# Wildboar



## FINN (Sep 21, 2007)

Does anybody have information on hunting wild boar in ohio? I really wanna go out and hunt for them but dont know any public places with them...please let me know


----------



## Bonemann (Jan 28, 2008)

As far as I know there are no "wild boar" in Ohio just
wild pigs (ferral hogs) the only real wild boars would
have escaped from an exotic ranch.

From what I have found out from the ODNR is that 
there are some public spots in Belmont county (Egypt
Valley Area) also around Wayne National Forest.

They also told me to go and knock on some doors in
those areas because the wild pigs do alot of damage
and most farmers would be happy to let you hunt them.

Good Luck and Good Hunting.


----------



## bronzebackyac (Apr 19, 2005)

There are both in types in Vinton and Hocking Co. They are spreading and the ODNR would like you to help control them. They are good eating. Some guys I know that deer hunt the area either see some or kill a couple each year.


----------



## ronnie_everett10 (May 20, 2008)

i live only a few miles from egypt valley and hunt it alot ive never seen any wild hogs in the areas i hunt, but i do know a couple farms that do have hogs on them around where i live there used to be a preserve that had them on it and alot of them got loose from it when they were getting ready to close it down and they have boomed in these areas in the past few years..


----------



## carpassassin (Nov 13, 2007)

I grew up not far from the preserve that Ronnie is talking about. I have only seen one in my life and that was in the headlights on my way home from night fishing a couple summers ago. I thought it was a black dog until it stood on the side of the road and got a better look. Pretty neat to see.


----------



## slimdaddy45 (Aug 27, 2007)

there was one killed this past sunday not far from nelsonville i was told by the guy processing my deer he seen it and it weighed 180 lbs


----------



## BassBlaster (Jun 8, 2006)

I think I read a report here on OGF a while back about a hunter killing a couple at the Delaware Wildlife area. I would like to catch one wandering past my stand one of these days, I here they are better than any pork you can go get at the store!


----------



## wildman (Sep 3, 2008)

They had a picture of one at the Ohio valley hunting store in Nellsonville It was very large. It was shot in hocking county I think. I believe that they did escape from the boar hunting place in Vinton county. They reproduce like rabbits.


----------



## CRAPPIE LOVER (Feb 11, 2007)

....My guess they are escapees from one of the Hunting Preserves here in Ohio...Nothing will stop them from getting out if they want too...Talked to a guide one time he told me they hit the fence full blast..head stretched out and cut through like a knife..You are right they breed like rabbits...They are out there....C.L....!%


----------



## yakfish (Mar 13, 2005)

here is a link to the dnr site that shows the locations of hogs on a map.

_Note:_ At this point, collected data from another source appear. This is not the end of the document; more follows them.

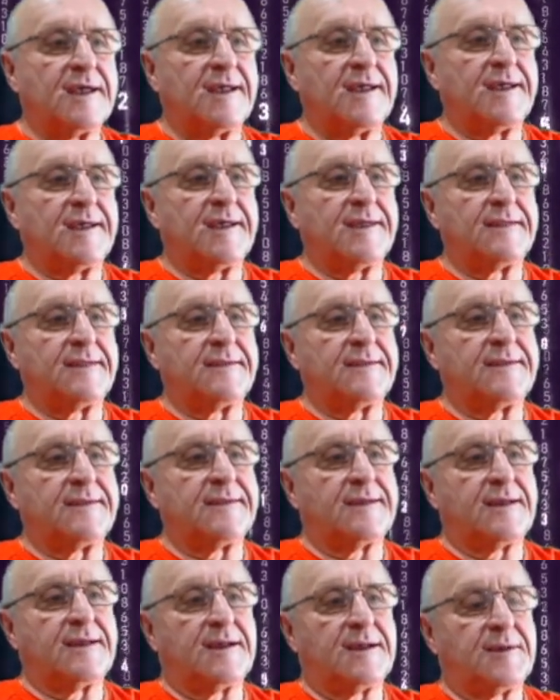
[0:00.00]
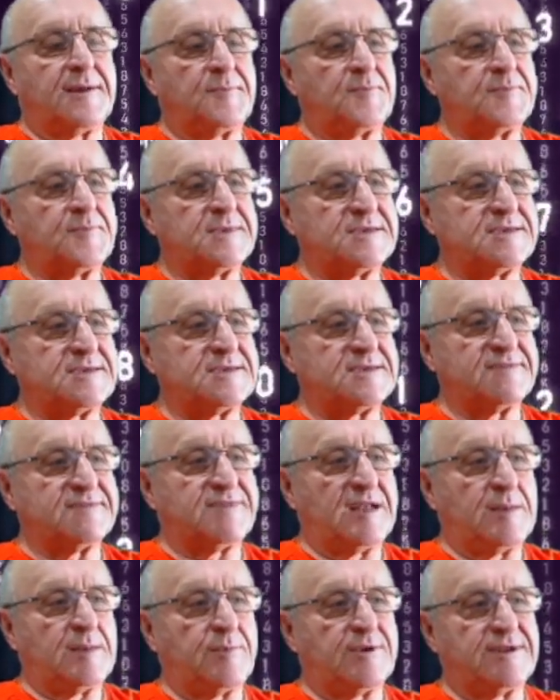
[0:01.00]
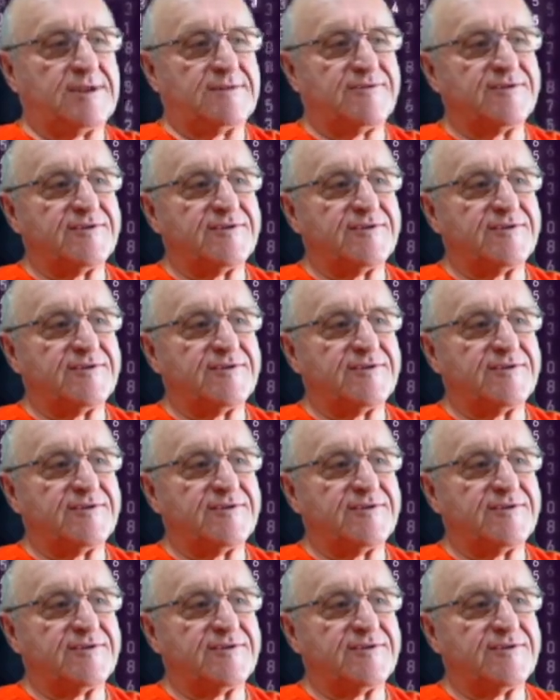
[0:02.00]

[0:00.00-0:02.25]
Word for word: And um, this is available in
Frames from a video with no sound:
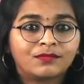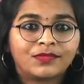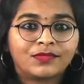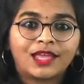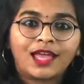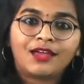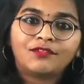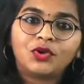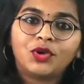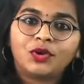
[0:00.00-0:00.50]

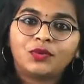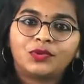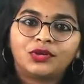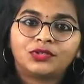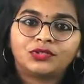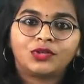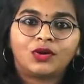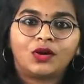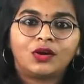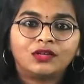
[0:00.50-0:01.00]
Have you ever
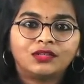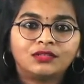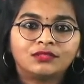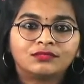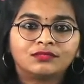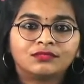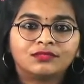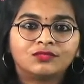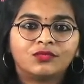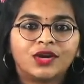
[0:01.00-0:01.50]
thought,
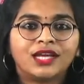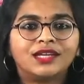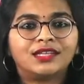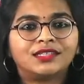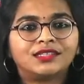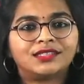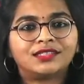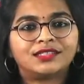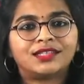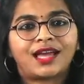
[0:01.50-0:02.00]
why
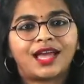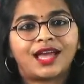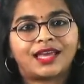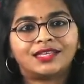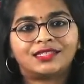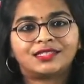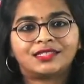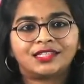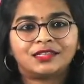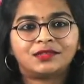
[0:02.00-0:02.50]
doesn't the
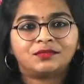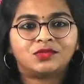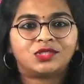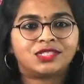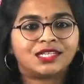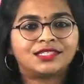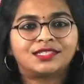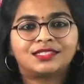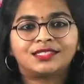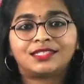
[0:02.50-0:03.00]
ice cream
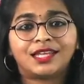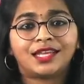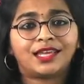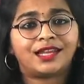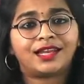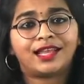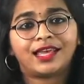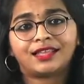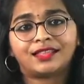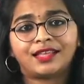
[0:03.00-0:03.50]
just stay
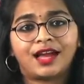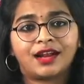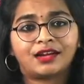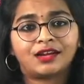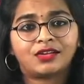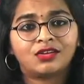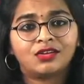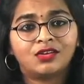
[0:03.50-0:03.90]
like that?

http://www.dnr.state.oh.us/Portals/9/Images/hunting/maps/2008 Feral swine map.bmp

Vinton county looks like the best place to go. I have been thinking of going over that way in the spring to hunt hogs with some buddies of mine. any body know of some public land to hunt hogs on over that way? or know of some private land owners who are willing to let people hunt?

Thanks


----------



## slimdaddy45 (Aug 27, 2007)

yakfish said:


> here is a link to the dnr site that shows the locations of hogs on a map.
> 
> http://www.dnr.state.oh.us/Portals/9/Images/hunting/maps/2008 Feral swine map.bmp
> 
> ...


around lake hope there is alot of public hunting grounds


----------



## yakfish (Mar 13, 2005)

Is lake hope right in wayne national forest? do you need any special permits to hunt there?


----------



## saugeye2 (Feb 15, 2009)

No permit needed, this is in zaleski state forest. right in my back yard. over the last 2 years has been approx. 4 to 5 hogs killed in this area that i've heard about.


----------



## SPEAKSUP (Feb 19, 2009)

Wild Hog Meat is wonderful very gamey I love it. I have yet to hunt any in Ohio yet. But thanks for the headsup looks like another creature to add to the list.


----------



## saugeye2 (Feb 15, 2009)

neighbor shot a 15lb piglet yesterday, he was on 4 wheeler and spooked 2 big 250lbers along with 10 to12 piglets,by the time he got his pistol out the little ones were the only ones around.


----------



## SPEAKSUP (Feb 19, 2009)

saugeye2 said:


> neighbor shot a 15lb piglet yesterday, he was on 4 wheeler and spooked 2 big 250lbers along with 10 to12 piglets,by the time he got his pistol out the little ones were the only ones around.


Good enough for dinner


----------



## Darron (Oct 17, 2006)

yakfish said:


> here is a link to the dnr site that shows the locations of hogs on a map.
> 
> http://www.dnr.state.oh.us/Portals/9/Images/hunting/maps/2008 Feral swine map.bmp
> 
> ...


I own a 100 acre farm about 2 miles from Double D Ranch. I have been hunting my farm since the 1980's and have yet to see a wild boar. I'm glad because they do a lot of damage on a property.


----------